In your output, repeat each entry exactly and include no pictures.

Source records
::::
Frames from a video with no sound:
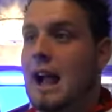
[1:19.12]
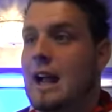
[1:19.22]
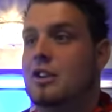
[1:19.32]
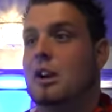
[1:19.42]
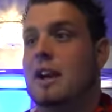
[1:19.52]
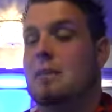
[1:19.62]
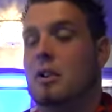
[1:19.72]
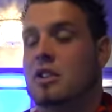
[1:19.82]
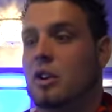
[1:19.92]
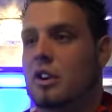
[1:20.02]
and train in
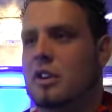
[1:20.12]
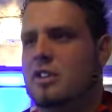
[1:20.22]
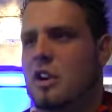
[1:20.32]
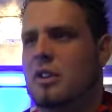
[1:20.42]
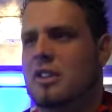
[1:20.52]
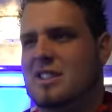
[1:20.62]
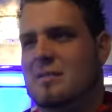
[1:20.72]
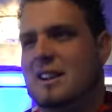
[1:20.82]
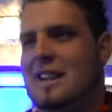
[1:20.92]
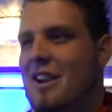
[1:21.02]
Monte Carlo, so just
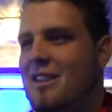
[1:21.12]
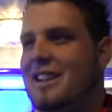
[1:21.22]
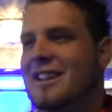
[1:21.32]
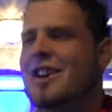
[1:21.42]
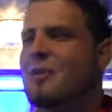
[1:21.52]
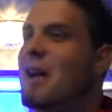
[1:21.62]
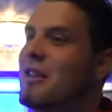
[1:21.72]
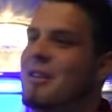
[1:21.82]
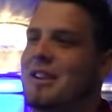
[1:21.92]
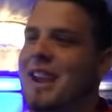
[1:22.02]
to be guaranteed good
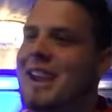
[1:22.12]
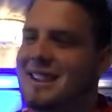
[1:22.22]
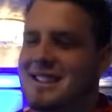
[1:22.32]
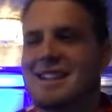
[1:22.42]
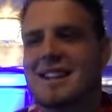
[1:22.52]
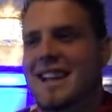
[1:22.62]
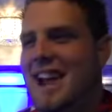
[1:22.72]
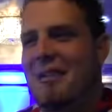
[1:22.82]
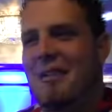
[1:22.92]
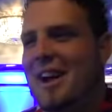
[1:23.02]
weather every day, because
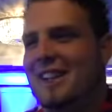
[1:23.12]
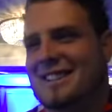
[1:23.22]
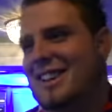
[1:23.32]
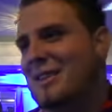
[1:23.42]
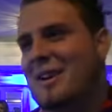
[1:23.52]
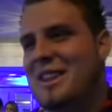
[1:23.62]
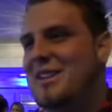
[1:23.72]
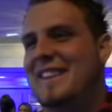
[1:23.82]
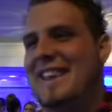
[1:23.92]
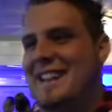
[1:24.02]
in Wales, you know, the
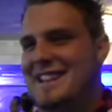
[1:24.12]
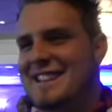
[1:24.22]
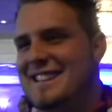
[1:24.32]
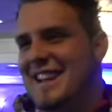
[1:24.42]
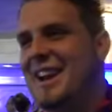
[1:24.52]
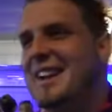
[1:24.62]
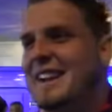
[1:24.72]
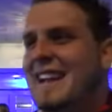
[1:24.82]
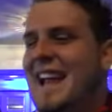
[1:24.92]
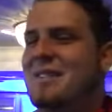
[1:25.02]
weather ain't that good, so
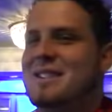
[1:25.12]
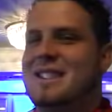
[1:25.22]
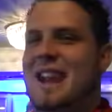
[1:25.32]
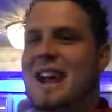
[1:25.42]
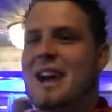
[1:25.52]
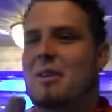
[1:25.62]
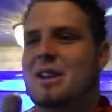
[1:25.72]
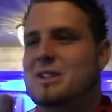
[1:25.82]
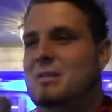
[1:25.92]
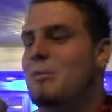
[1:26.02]
it was,
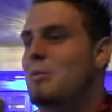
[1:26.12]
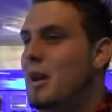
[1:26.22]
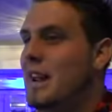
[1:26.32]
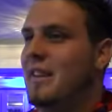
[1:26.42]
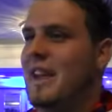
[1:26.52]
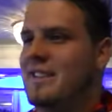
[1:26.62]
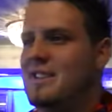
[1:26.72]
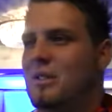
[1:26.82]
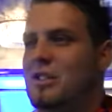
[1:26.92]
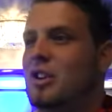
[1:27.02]
we just went out there
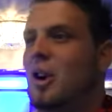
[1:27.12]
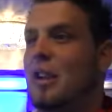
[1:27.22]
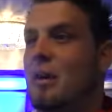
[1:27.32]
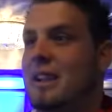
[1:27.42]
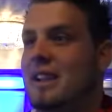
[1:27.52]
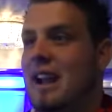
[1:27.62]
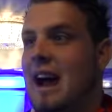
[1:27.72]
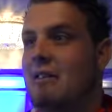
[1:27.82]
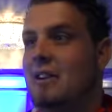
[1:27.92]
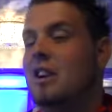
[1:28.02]
just to ensure that we could
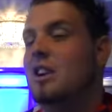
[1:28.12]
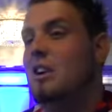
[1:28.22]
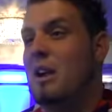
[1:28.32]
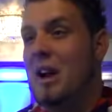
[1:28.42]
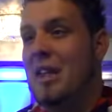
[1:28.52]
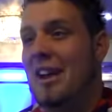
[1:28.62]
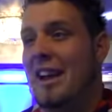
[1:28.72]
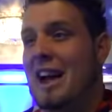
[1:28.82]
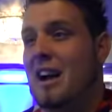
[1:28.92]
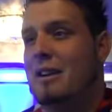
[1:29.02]
have great
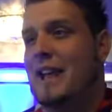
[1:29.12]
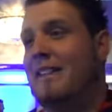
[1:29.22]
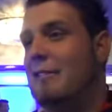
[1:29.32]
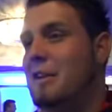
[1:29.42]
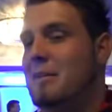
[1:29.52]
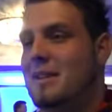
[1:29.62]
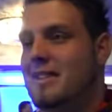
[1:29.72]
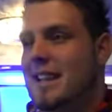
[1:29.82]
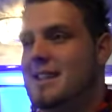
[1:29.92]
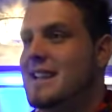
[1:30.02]
weather, getting that vitamin
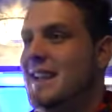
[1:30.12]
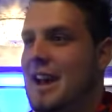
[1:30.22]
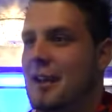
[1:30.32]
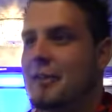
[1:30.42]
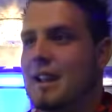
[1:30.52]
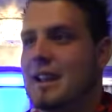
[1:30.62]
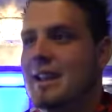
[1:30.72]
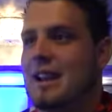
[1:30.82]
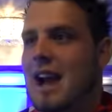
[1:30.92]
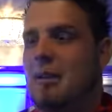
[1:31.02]
D, staying healthy,
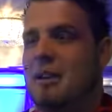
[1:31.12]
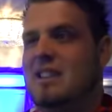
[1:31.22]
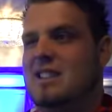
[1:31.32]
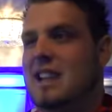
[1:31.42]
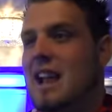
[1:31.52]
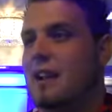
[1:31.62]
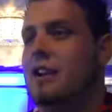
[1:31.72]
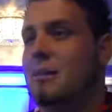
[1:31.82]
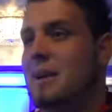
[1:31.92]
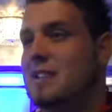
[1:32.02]
and we just get a
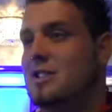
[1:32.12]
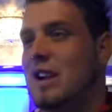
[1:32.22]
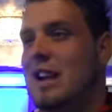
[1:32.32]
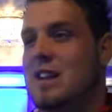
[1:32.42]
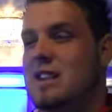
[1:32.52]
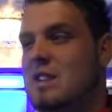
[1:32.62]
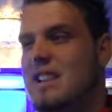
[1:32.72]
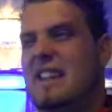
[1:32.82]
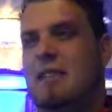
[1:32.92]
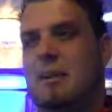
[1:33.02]
good base of training. So I was
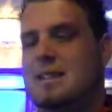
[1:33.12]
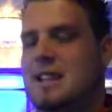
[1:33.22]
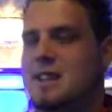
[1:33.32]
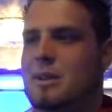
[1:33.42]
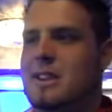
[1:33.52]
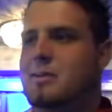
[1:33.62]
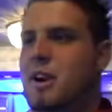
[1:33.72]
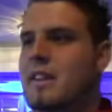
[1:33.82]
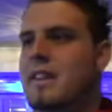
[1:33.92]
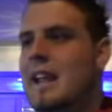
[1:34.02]
out there for 6 weeks
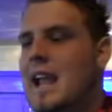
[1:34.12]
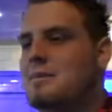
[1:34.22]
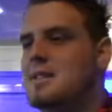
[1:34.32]
prior to the games.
::::
Solution:
Frames from a video with no sound:
[1:19.12]
[1:19.22]
[1:19.32]
[1:19.42]
[1:19.52]
[1:19.62]
[1:19.72]
[1:19.82]
[1:19.92]
[1:20.02]
and train in
[1:20.12]
[1:20.22]
[1:20.32]
[1:20.42]
[1:20.52]
[1:20.62]
[1:20.72]
[1:20.82]
[1:20.92]
[1:21.02]
Monte Carlo, so just
[1:21.12]
[1:21.22]
[1:21.32]
[1:21.42]
[1:21.52]
[1:21.62]
[1:21.72]
[1:21.82]
[1:21.92]
[1:22.02]
to be guaranteed good
[1:22.12]
[1:22.22]
[1:22.32]
[1:22.42]
[1:22.52]
[1:22.62]
[1:22.72]
[1:22.82]
[1:22.92]
[1:23.02]
weather every day, because
[1:23.12]
[1:23.22]
[1:23.32]
[1:23.42]
[1:23.52]
[1:23.62]
[1:23.72]
[1:23.82]
[1:23.92]
[1:24.02]
in Wales, you know, the
[1:24.12]
[1:24.22]
[1:24.32]
[1:24.42]
[1:24.52]
[1:24.62]
[1:24.72]
[1:24.82]
[1:24.92]
[1:25.02]
weather ain't that good, so
[1:25.12]
[1:25.22]
[1:25.32]
[1:25.42]
[1:25.52]
[1:25.62]
[1:25.72]
[1:25.82]
[1:25.92]
[1:26.02]
it was,
[1:26.12]
[1:26.22]
[1:26.32]
[1:26.42]
[1:26.52]
[1:26.62]
[1:26.72]
[1:26.82]
[1:26.92]
[1:27.02]
we just went out there
[1:27.12]
[1:27.22]
[1:27.32]
[1:27.42]
[1:27.52]
[1:27.62]
[1:27.72]
[1:27.82]
[1:27.92]
[1:28.02]
just to ensure that we could
[1:28.12]
[1:28.22]
[1:28.32]
[1:28.42]
[1:28.52]
[1:28.62]
[1:28.72]
[1:28.82]
[1:28.92]
[1:29.02]
have great
[1:29.12]
[1:29.22]
[1:29.32]
[1:29.42]
[1:29.52]
[1:29.62]
[1:29.72]
[1:29.82]
[1:29.92]
[1:30.02]
weather, getting that vitamin
[1:30.12]
[1:30.22]
[1:30.32]
[1:30.42]
[1:30.52]
[1:30.62]
[1:30.72]
[1:30.82]
[1:30.92]
[1:31.02]
D, staying healthy,
[1:31.12]
[1:31.22]
[1:31.32]
[1:31.42]
[1:31.52]
[1:31.62]
[1:31.72]
[1:31.82]
[1:31.92]
[1:32.02]
and we just get a
[1:32.12]
[1:32.22]
[1:32.32]
[1:32.42]
[1:32.52]
[1:32.62]
[1:32.72]
[1:32.82]
[1:32.92]
[1:33.02]
good base of training. So I was
[1:33.12]
[1:33.22]
[1:33.32]
[1:33.42]
[1:33.52]
[1:33.62]
[1:33.72]
[1:33.82]
[1:33.92]
[1:34.02]
out there for 6 weeks
[1:34.12]
[1:34.22]
[1:34.32]
prior to the games.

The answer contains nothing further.